You can use something like Glusterfs and distribute your files or it can hook in to your clod provider and create persistent storage automatically on something like EBS.
When I tried it way back when, he trouble I had with Gluster is that it didn't readily handle nodes randomly leaving and new ones joining. It was more hardware-centric in that if a node left, you were expected to bring that specific node back online. Is that still the case?
I don't have direct experience with any of these, but the Docker approach here is that Docker exposes a Volumes Plugin API[1] which allows third-parties to implement portable volume plugins that achieve the ability for a volume to persist across hosts and across containers.
A bunch of plugins have been implemented[2], but I haven't personally heard any real success stories of people using them, which doesn't necessarily mean such stories don't exist.
On a separate note, many other teams run stateful services that can handle the complete loss of a node's data.
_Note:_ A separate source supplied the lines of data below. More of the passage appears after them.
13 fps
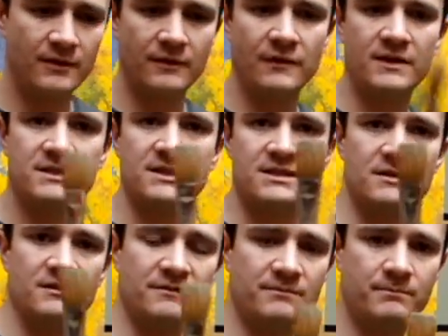This is
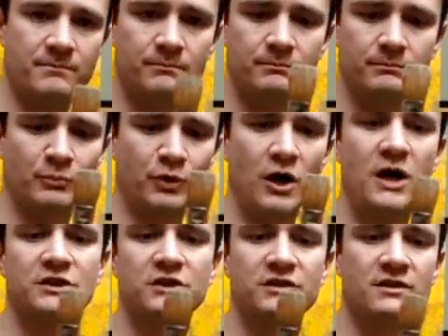a
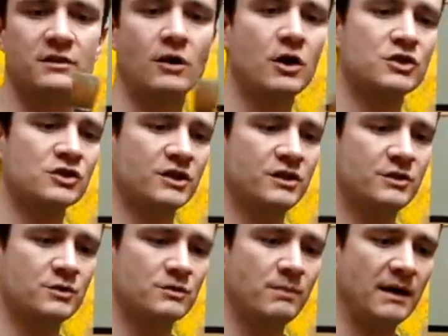brush largely
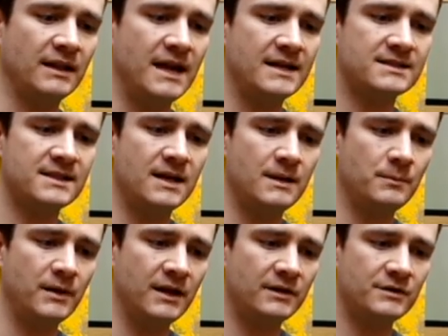used by landscape
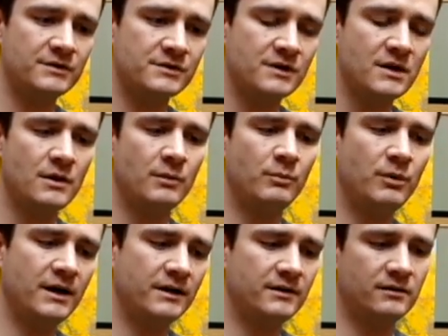painters,
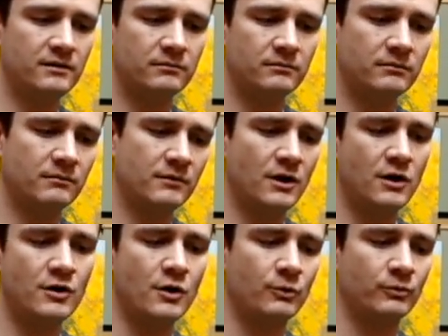but there
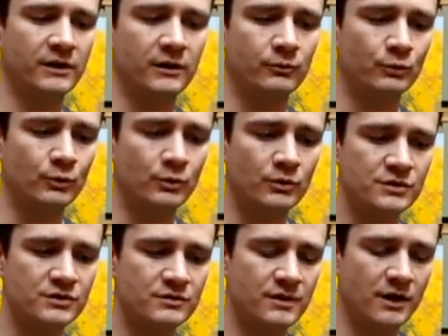are no real
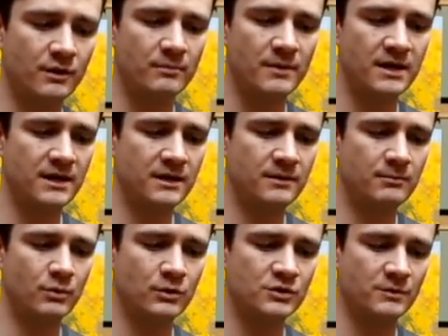rules. There are many
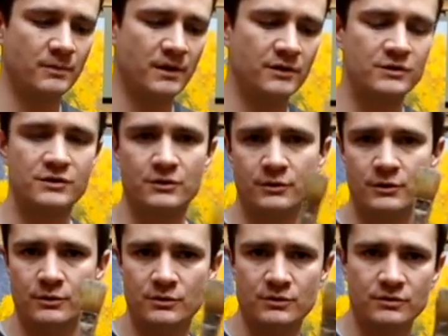portrait painters who
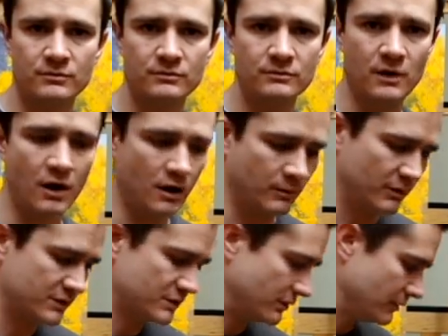use hog
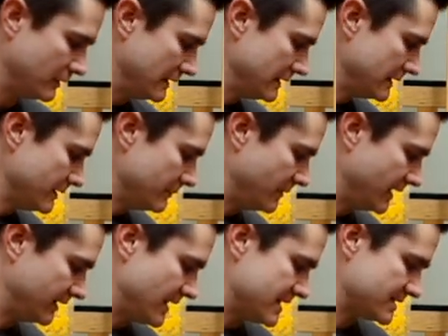bristle,
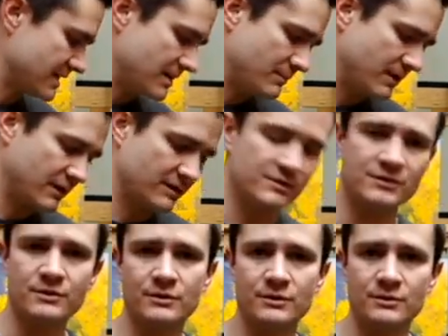many landscape painters
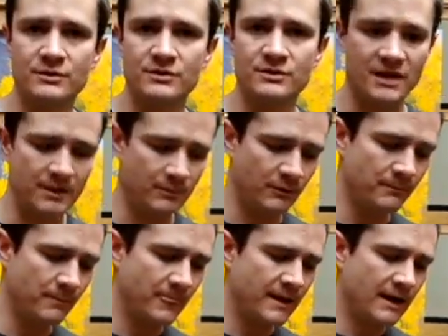who use
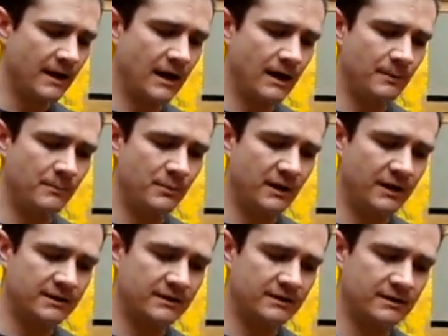sable.
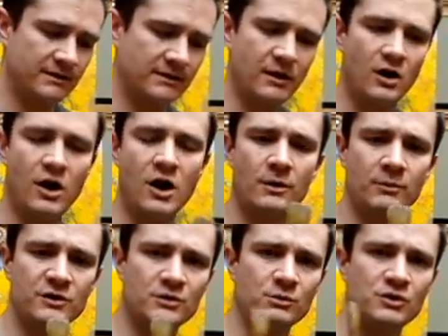But a hog
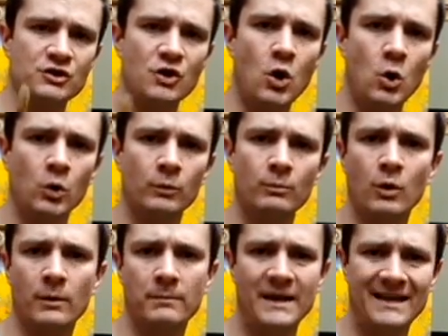bristle will just hold
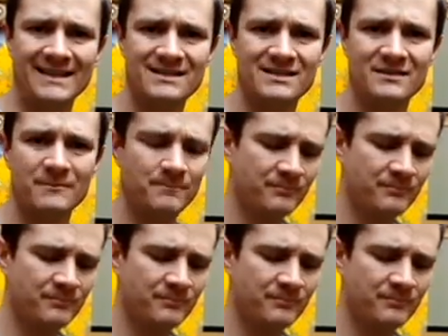more paint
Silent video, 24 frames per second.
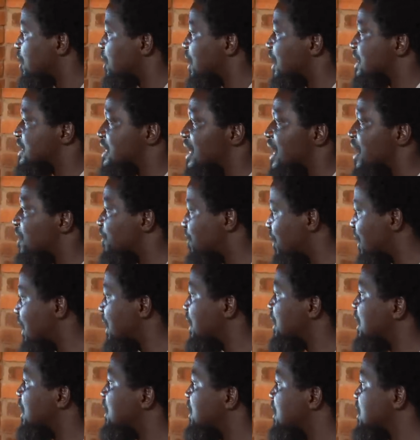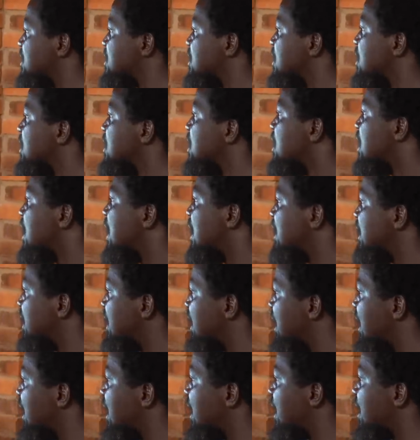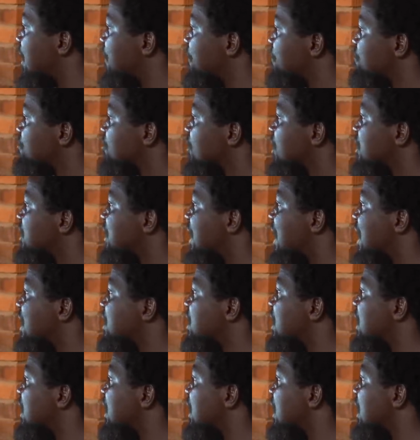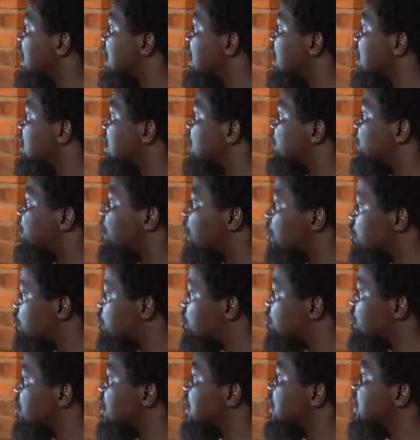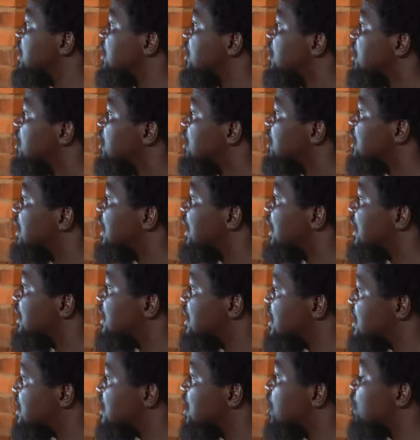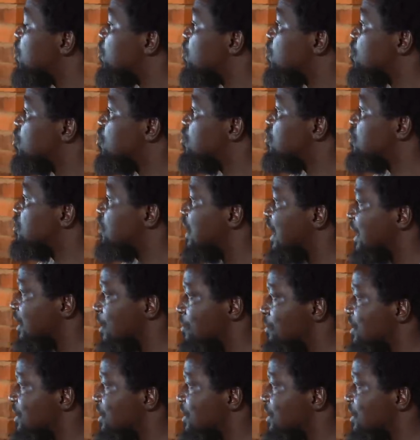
cassava and others. And here they had the foundry, the diesel room, like the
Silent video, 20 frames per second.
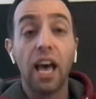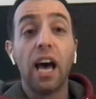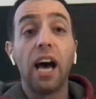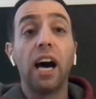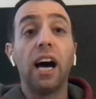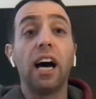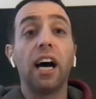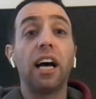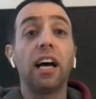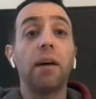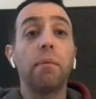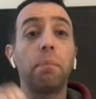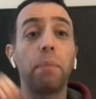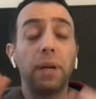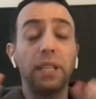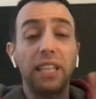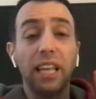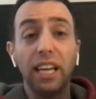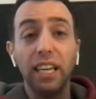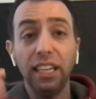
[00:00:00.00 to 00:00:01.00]

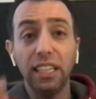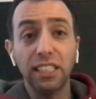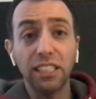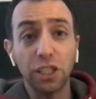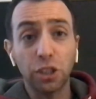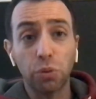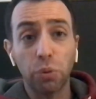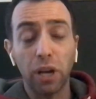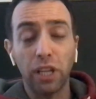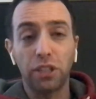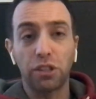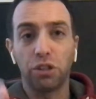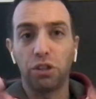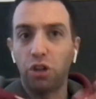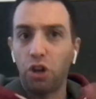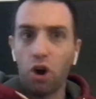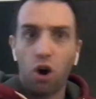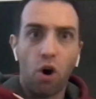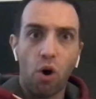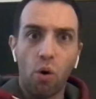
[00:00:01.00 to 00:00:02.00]
But the easiest way to
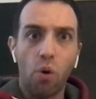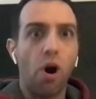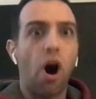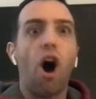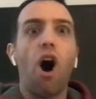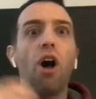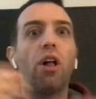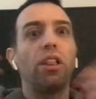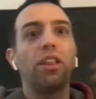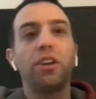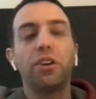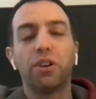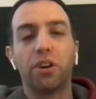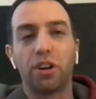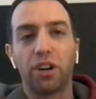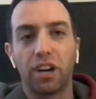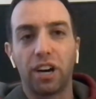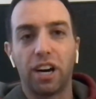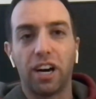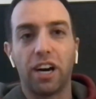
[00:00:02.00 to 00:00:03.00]
know all
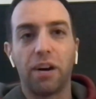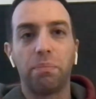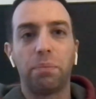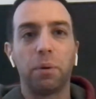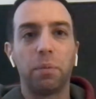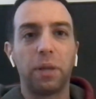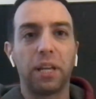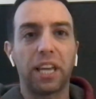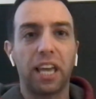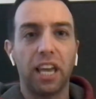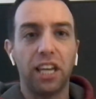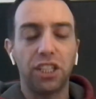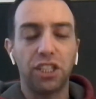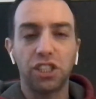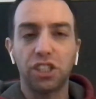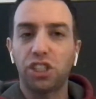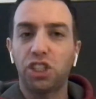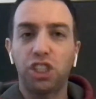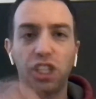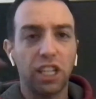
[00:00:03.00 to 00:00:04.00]
your
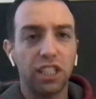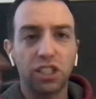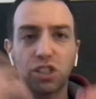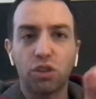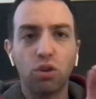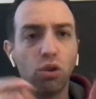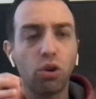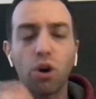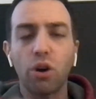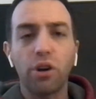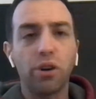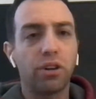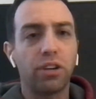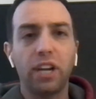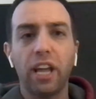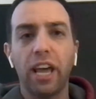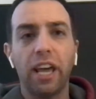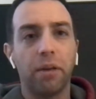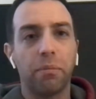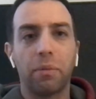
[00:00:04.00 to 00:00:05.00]
publications, just Google your
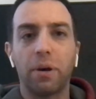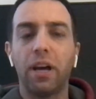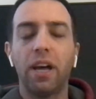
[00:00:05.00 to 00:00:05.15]
name.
For example, it seems popular to run Elasticsearch in Docker, though again I'm still learning about this, pattern, too.
I think this is where the idea of co-locating compute and storage really shines (eg: Joyent/Manta, scaleableinformatics.com) - moving all state to nfs sounds like a great way to widen the performance gap between RAM and permanent storage... Not to mention that if you really want to spread your data and your application, you would require nfs over vpn (unless encrypted nfsv4 actually works now?).
Can you really run a transaction-oriented DB over NFS "in the cloud" with meaningful performance and guaranteed writes to disk in case of network/power failure?